→ **EXERCISE DESCRIPTION**
Search the data below for "with"; list each line that holds it.
--*--
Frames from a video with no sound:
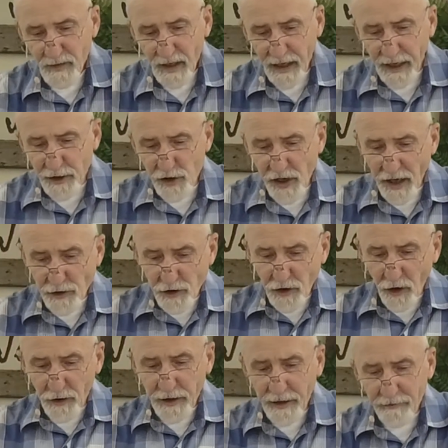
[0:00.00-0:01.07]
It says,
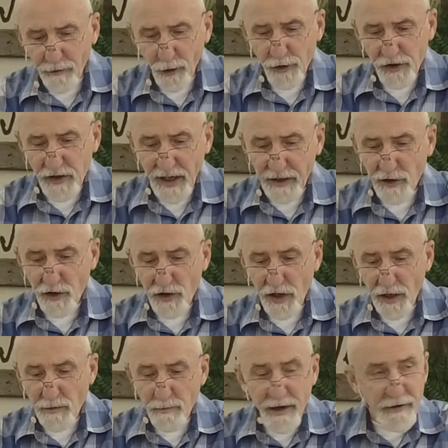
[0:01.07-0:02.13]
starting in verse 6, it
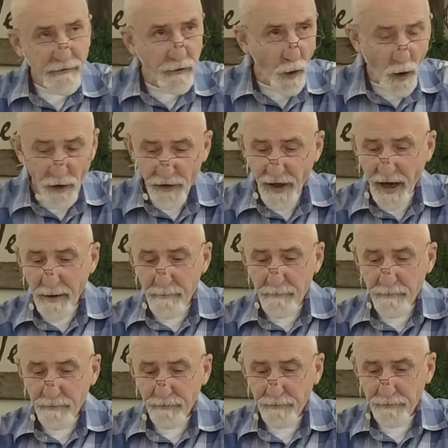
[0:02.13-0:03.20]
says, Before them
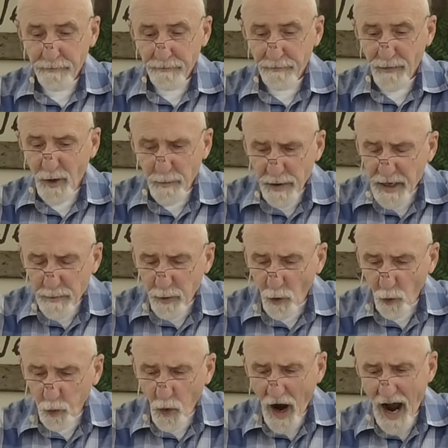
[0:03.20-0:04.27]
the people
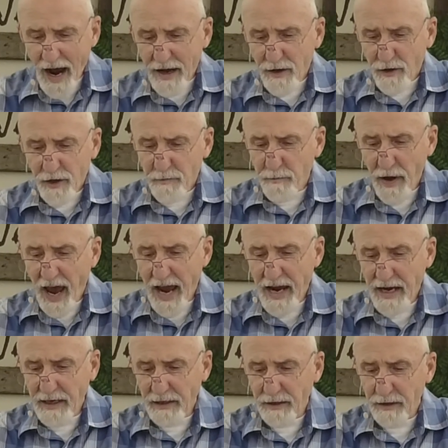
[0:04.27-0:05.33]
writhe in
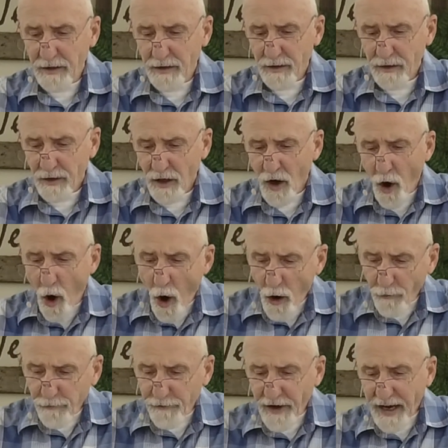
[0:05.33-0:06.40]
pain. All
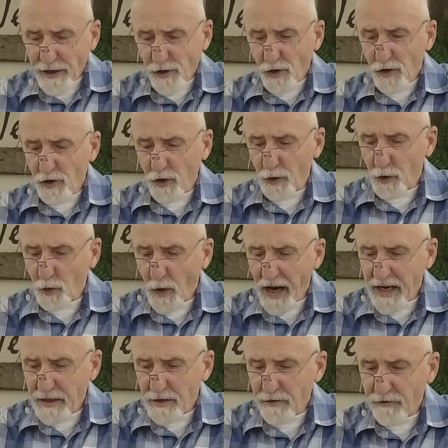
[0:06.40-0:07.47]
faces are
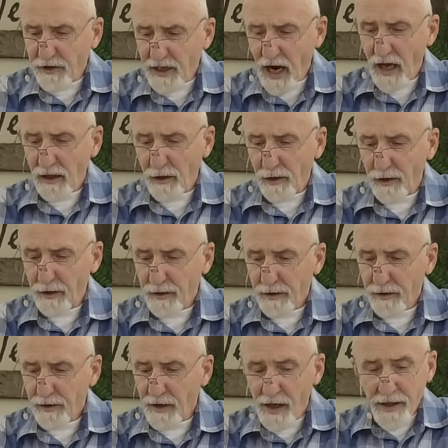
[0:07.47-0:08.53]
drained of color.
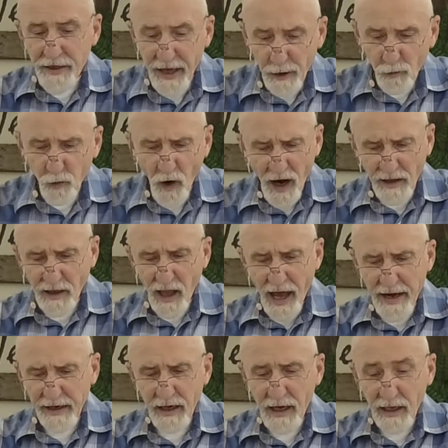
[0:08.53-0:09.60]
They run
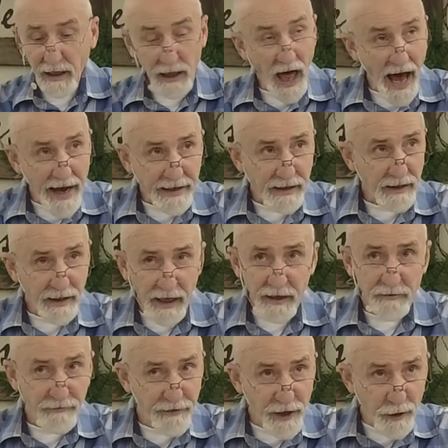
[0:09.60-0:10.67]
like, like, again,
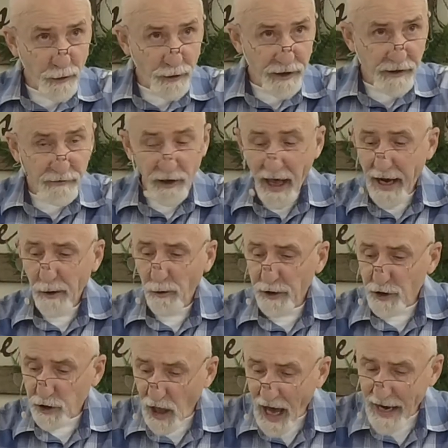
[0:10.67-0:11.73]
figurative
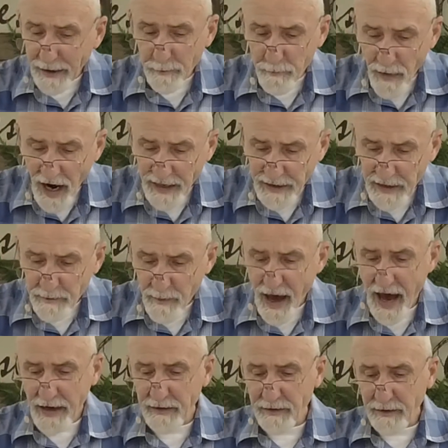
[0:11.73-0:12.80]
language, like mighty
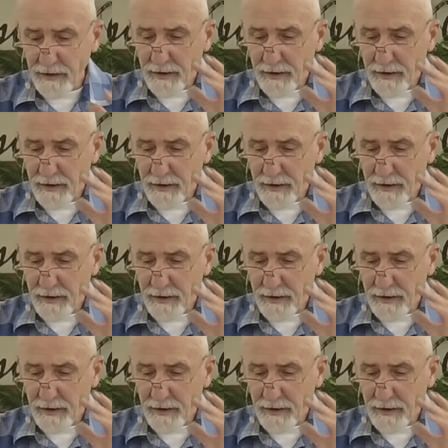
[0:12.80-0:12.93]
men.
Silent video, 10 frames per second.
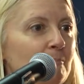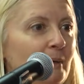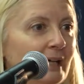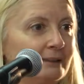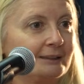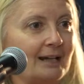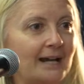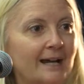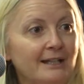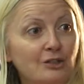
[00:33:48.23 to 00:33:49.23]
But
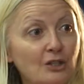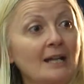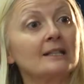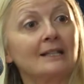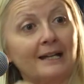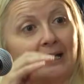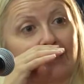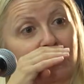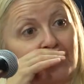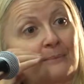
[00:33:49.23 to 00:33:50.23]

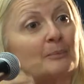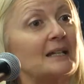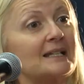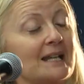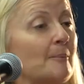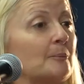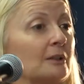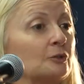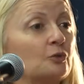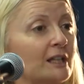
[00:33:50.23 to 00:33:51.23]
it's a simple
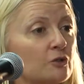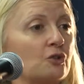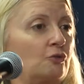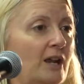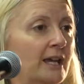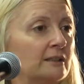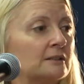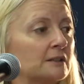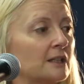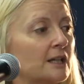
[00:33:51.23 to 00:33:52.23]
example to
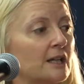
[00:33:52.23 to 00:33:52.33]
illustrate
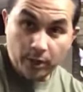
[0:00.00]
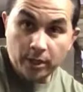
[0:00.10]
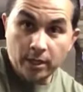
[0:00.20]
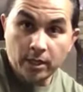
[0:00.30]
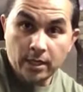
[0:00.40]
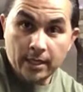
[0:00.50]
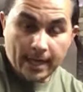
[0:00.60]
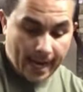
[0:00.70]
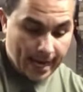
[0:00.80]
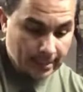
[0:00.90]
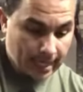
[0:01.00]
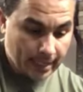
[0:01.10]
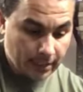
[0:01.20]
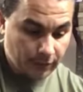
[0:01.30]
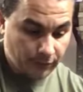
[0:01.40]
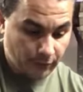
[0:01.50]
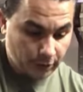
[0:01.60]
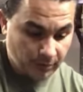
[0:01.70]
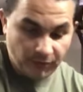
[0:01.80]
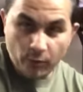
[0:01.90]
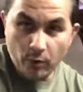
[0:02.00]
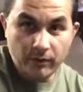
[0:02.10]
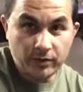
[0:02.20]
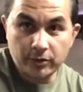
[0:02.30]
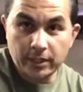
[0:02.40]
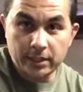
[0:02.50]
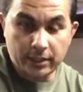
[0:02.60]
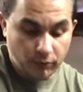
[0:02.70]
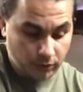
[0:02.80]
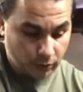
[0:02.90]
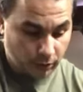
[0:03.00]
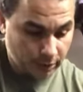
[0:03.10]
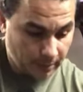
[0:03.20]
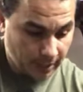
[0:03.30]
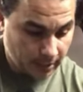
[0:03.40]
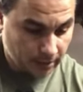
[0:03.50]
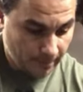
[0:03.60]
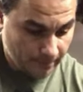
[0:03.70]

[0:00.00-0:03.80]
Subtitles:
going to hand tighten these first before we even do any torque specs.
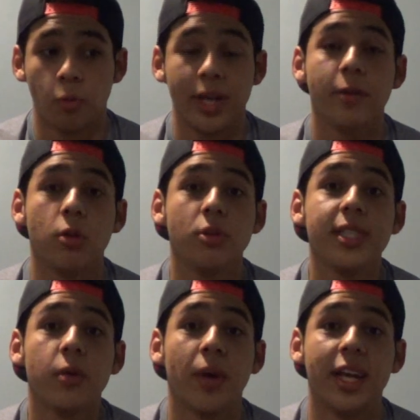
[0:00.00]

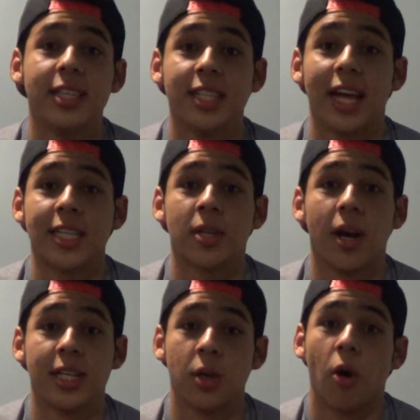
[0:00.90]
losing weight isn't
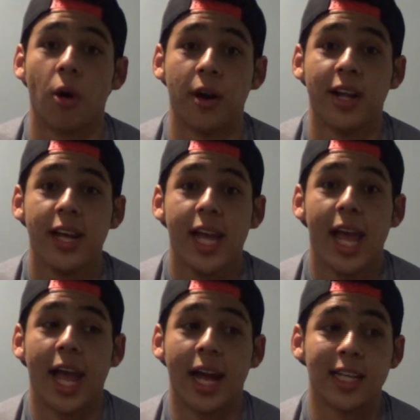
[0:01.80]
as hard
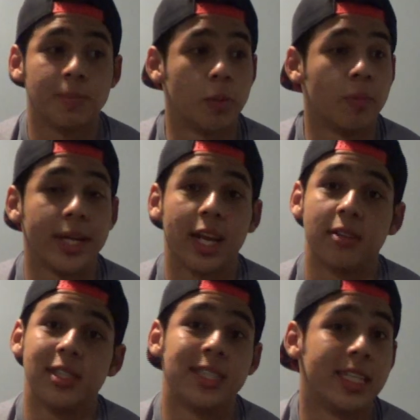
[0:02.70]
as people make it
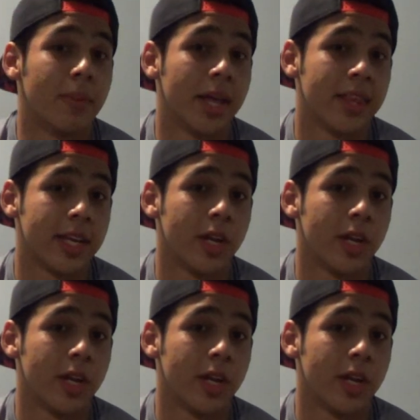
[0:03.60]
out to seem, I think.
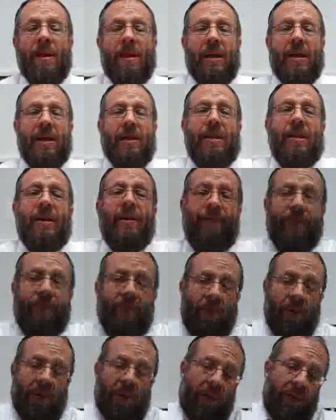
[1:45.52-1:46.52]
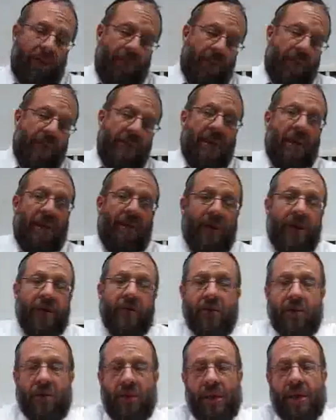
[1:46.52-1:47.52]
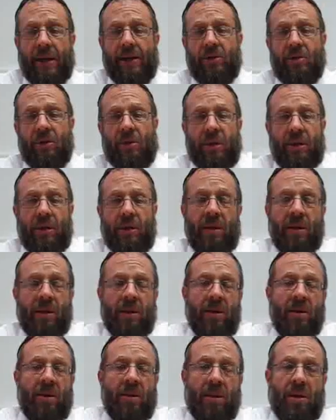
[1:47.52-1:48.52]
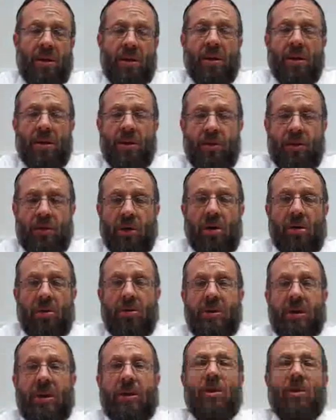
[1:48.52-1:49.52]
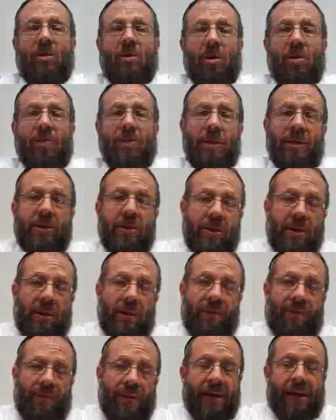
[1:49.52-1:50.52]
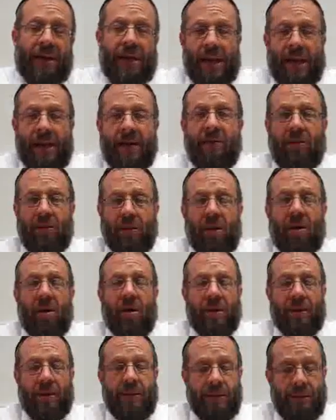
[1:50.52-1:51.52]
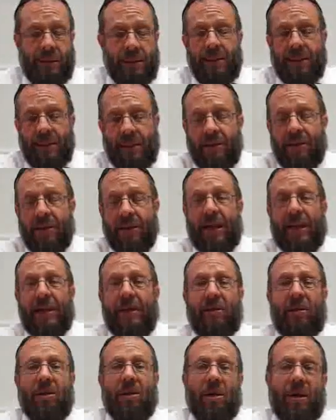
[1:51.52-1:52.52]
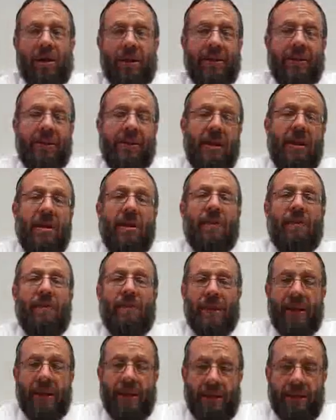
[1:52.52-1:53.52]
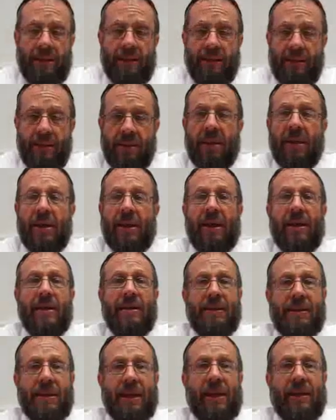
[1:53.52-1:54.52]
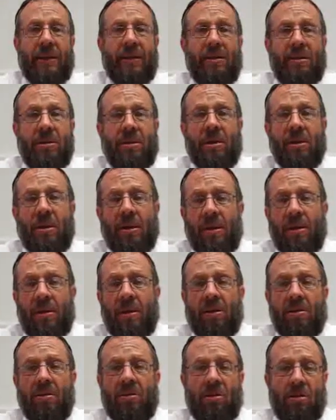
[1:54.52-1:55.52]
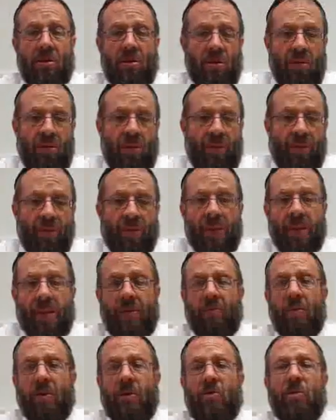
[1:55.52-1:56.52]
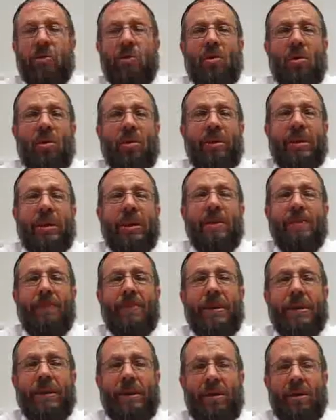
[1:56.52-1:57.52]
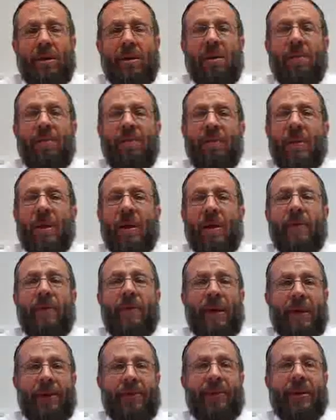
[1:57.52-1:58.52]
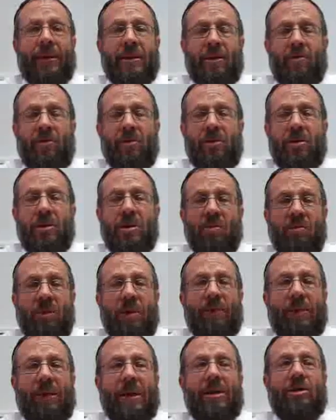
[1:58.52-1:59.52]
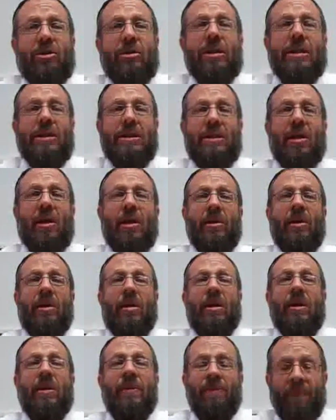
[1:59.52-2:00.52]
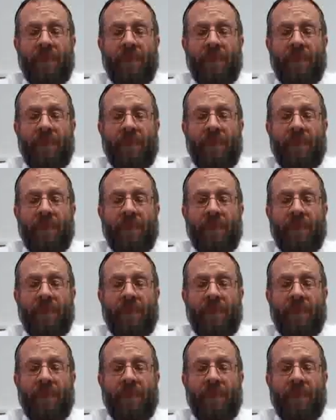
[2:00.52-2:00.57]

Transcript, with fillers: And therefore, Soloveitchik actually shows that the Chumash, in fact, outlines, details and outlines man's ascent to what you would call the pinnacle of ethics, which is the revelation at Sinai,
--*--
→ **RESPONSE BELOW**
Frames from a video with no sound:
Transcript, with fillers: And therefore, Soloveitchik actually shows that the Chumash, in fact, outlines, details and outlines man's ascent to what you would call the pinnacle of ethics, which is the revelation at Sinai,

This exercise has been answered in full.